• [Exercise inputs]
*-*-*

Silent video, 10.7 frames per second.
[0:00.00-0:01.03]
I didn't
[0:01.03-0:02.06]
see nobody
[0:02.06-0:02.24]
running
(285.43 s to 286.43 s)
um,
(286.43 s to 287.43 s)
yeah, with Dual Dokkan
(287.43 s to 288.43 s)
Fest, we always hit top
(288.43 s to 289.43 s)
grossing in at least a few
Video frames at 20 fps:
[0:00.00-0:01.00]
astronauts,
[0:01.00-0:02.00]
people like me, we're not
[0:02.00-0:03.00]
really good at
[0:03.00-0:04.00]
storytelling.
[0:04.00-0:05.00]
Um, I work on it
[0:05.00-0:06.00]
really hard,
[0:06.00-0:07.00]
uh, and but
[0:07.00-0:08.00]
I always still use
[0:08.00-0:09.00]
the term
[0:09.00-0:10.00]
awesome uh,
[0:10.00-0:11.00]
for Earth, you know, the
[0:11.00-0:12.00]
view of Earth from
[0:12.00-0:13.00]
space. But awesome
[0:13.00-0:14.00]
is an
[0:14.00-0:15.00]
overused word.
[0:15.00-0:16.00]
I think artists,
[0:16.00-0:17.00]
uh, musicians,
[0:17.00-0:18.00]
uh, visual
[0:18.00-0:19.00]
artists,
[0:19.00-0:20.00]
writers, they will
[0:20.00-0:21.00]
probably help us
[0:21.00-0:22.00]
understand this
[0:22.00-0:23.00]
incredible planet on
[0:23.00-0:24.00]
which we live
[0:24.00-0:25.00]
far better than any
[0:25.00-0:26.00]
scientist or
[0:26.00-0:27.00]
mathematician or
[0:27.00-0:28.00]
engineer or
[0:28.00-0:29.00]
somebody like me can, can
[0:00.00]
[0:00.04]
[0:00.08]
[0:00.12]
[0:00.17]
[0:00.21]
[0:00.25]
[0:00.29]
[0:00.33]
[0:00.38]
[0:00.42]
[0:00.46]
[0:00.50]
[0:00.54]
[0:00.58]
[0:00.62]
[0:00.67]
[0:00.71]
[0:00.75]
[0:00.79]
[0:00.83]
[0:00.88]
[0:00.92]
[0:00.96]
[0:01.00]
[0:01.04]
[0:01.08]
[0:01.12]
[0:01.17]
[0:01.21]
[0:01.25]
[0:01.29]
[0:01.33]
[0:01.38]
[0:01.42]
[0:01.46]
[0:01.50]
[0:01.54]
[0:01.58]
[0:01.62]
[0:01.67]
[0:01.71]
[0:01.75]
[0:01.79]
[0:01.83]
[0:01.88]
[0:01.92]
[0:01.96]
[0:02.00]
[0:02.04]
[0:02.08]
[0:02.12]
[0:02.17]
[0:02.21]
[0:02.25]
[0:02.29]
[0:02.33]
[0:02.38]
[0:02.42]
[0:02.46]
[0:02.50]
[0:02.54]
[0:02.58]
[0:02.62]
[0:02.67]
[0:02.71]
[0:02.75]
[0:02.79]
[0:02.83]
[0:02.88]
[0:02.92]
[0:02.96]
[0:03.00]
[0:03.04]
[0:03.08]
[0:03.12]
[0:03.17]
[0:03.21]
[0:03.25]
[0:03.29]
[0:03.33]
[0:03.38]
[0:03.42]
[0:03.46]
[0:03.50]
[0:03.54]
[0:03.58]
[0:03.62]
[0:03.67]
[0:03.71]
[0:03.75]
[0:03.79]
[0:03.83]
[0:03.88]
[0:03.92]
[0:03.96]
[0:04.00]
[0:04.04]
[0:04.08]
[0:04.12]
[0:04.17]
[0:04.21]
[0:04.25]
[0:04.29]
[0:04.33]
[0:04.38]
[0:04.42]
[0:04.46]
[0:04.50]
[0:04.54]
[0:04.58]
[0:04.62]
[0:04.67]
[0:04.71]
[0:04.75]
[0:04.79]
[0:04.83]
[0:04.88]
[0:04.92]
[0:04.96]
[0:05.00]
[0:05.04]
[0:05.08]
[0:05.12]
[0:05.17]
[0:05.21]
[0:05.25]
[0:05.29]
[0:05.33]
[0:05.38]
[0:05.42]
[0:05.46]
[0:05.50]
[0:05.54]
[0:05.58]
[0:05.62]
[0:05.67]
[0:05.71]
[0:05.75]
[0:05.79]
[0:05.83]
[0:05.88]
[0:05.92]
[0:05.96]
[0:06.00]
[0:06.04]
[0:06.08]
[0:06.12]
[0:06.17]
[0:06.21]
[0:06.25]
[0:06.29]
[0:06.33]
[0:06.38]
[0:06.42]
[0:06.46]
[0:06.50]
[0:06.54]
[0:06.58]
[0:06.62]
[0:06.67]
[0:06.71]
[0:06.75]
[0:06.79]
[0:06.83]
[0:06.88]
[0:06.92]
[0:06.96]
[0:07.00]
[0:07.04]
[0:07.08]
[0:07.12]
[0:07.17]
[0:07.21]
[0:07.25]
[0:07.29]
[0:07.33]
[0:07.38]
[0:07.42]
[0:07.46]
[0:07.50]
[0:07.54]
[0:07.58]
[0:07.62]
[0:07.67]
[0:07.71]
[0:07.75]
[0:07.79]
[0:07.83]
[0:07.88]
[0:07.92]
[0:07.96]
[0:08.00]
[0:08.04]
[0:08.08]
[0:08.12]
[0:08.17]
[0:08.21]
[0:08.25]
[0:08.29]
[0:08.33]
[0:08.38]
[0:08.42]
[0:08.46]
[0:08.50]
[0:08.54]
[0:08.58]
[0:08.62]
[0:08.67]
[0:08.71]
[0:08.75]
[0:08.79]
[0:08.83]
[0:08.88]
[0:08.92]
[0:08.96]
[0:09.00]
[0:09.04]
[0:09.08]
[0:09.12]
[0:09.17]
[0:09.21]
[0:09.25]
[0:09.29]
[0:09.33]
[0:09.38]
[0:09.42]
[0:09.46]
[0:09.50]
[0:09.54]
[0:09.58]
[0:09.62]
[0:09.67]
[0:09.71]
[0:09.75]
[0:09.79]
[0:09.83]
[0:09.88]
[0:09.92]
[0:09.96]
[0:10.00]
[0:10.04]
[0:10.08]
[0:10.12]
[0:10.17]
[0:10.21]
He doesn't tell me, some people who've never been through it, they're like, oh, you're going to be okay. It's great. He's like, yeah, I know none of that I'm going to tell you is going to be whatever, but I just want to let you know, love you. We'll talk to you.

*-*-*

• [How to complete this task] Type out every record above once more, exactly.

• [Exercise output]
Silent video, 10.7 frames per second.
[0:00.00-0:01.03]
I didn't
[0:01.03-0:02.06]
see nobody
[0:02.06-0:02.24]
running
(285.43 s to 286.43 s)
um,
(286.43 s to 287.43 s)
yeah, with Dual Dokkan
(287.43 s to 288.43 s)
Fest, we always hit top
(288.43 s to 289.43 s)
grossing in at least a few
Video frames at 20 fps:
[0:00.00-0:01.00]
astronauts,
[0:01.00-0:02.00]
people like me, we're not
[0:02.00-0:03.00]
really good at
[0:03.00-0:04.00]
storytelling.
[0:04.00-0:05.00]
Um, I work on it
[0:05.00-0:06.00]
really hard,
[0:06.00-0:07.00]
uh, and but
[0:07.00-0:08.00]
I always still use
[0:08.00-0:09.00]
the term
[0:09.00-0:10.00]
awesome uh,
[0:10.00-0:11.00]
for Earth, you know, the
[0:11.00-0:12.00]
view of Earth from
[0:12.00-0:13.00]
space. But awesome
[0:13.00-0:14.00]
is an
[0:14.00-0:15.00]
overused word.
[0:15.00-0:16.00]
I think artists,
[0:16.00-0:17.00]
uh, musicians,
[0:17.00-0:18.00]
uh, visual
[0:18.00-0:19.00]
artists,
[0:19.00-0:20.00]
writers, they will
[0:20.00-0:21.00]
probably help us
[0:21.00-0:22.00]
understand this
[0:22.00-0:23.00]
incredible planet on
[0:23.00-0:24.00]
which we live
[0:24.00-0:25.00]
far better than any
[0:25.00-0:26.00]
scientist or
[0:26.00-0:27.00]
mathematician or
[0:27.00-0:28.00]
engineer or
[0:28.00-0:29.00]
somebody like me can, can
[0:00.00]
[0:00.04]
[0:00.08]
[0:00.12]
[0:00.17]
[0:00.21]
[0:00.25]
[0:00.29]
[0:00.33]
[0:00.38]
[0:00.42]
[0:00.46]
[0:00.50]
[0:00.54]
[0:00.58]
[0:00.62]
[0:00.67]
[0:00.71]
[0:00.75]
[0:00.79]
[0:00.83]
[0:00.88]
[0:00.92]
[0:00.96]
[0:01.00]
[0:01.04]
[0:01.08]
[0:01.12]
[0:01.17]
[0:01.21]
[0:01.25]
[0:01.29]
[0:01.33]
[0:01.38]
[0:01.42]
[0:01.46]
[0:01.50]
[0:01.54]
[0:01.58]
[0:01.62]
[0:01.67]
[0:01.71]
[0:01.75]
[0:01.79]
[0:01.83]
[0:01.88]
[0:01.92]
[0:01.96]
[0:02.00]
[0:02.04]
[0:02.08]
[0:02.12]
[0:02.17]
[0:02.21]
[0:02.25]
[0:02.29]
[0:02.33]
[0:02.38]
[0:02.42]
[0:02.46]
[0:02.50]
[0:02.54]
[0:02.58]
[0:02.62]
[0:02.67]
[0:02.71]
[0:02.75]
[0:02.79]
[0:02.83]
[0:02.88]
[0:02.92]
[0:02.96]
[0:03.00]
[0:03.04]
[0:03.08]
[0:03.12]
[0:03.17]
[0:03.21]
[0:03.25]
[0:03.29]
[0:03.33]
[0:03.38]
[0:03.42]
[0:03.46]
[0:03.50]
[0:03.54]
[0:03.58]
[0:03.62]
[0:03.67]
[0:03.71]
[0:03.75]
[0:03.79]
[0:03.83]
[0:03.88]
[0:03.92]
[0:03.96]
[0:04.00]
[0:04.04]
[0:04.08]
[0:04.12]
[0:04.17]
[0:04.21]
[0:04.25]
[0:04.29]
[0:04.33]
[0:04.38]
[0:04.42]
[0:04.46]
[0:04.50]
[0:04.54]
[0:04.58]
[0:04.62]
[0:04.67]
[0:04.71]
[0:04.75]
[0:04.79]
[0:04.83]
[0:04.88]
[0:04.92]
[0:04.96]
[0:05.00]
[0:05.04]
[0:05.08]
[0:05.12]
[0:05.17]
[0:05.21]
[0:05.25]
[0:05.29]
[0:05.33]
[0:05.38]
[0:05.42]
[0:05.46]
[0:05.50]
[0:05.54]
[0:05.58]
[0:05.62]
[0:05.67]
[0:05.71]
[0:05.75]
[0:05.79]
[0:05.83]
[0:05.88]
[0:05.92]
[0:05.96]
[0:06.00]
[0:06.04]
[0:06.08]
[0:06.12]
[0:06.17]
[0:06.21]
[0:06.25]
[0:06.29]
[0:06.33]
[0:06.38]
[0:06.42]
[0:06.46]
[0:06.50]
[0:06.54]
[0:06.58]
[0:06.62]
[0:06.67]
[0:06.71]
[0:06.75]
[0:06.79]
[0:06.83]
[0:06.88]
[0:06.92]
[0:06.96]
[0:07.00]
[0:07.04]
[0:07.08]
[0:07.12]
[0:07.17]
[0:07.21]
[0:07.25]
[0:07.29]
[0:07.33]
[0:07.38]
[0:07.42]
[0:07.46]
[0:07.50]
[0:07.54]
[0:07.58]
[0:07.62]
[0:07.67]
[0:07.71]
[0:07.75]
[0:07.79]
[0:07.83]
[0:07.88]
[0:07.92]
[0:07.96]
[0:08.00]
[0:08.04]
[0:08.08]
[0:08.12]
[0:08.17]
[0:08.21]
[0:08.25]
[0:08.29]
[0:08.33]
[0:08.38]
[0:08.42]
[0:08.46]
[0:08.50]
[0:08.54]
[0:08.58]
[0:08.62]
[0:08.67]
[0:08.71]
[0:08.75]
[0:08.79]
[0:08.83]
[0:08.88]
[0:08.92]
[0:08.96]
[0:09.00]
[0:09.04]
[0:09.08]
[0:09.12]
[0:09.17]
[0:09.21]
[0:09.25]
[0:09.29]
[0:09.33]
[0:09.38]
[0:09.42]
[0:09.46]
[0:09.50]
[0:09.54]
[0:09.58]
[0:09.62]
[0:09.67]
[0:09.71]
[0:09.75]
[0:09.79]
[0:09.83]
[0:09.88]
[0:09.92]
[0:09.96]
[0:10.00]
[0:10.04]
[0:10.08]
[0:10.12]
[0:10.17]
[0:10.21]
He doesn't tell me, some people who've never been through it, they're like, oh, you're going to be okay. It's great. He's like, yeah, I know none of that I'm going to tell you is going to be whatever, but I just want to let you know, love you. We'll talk to you.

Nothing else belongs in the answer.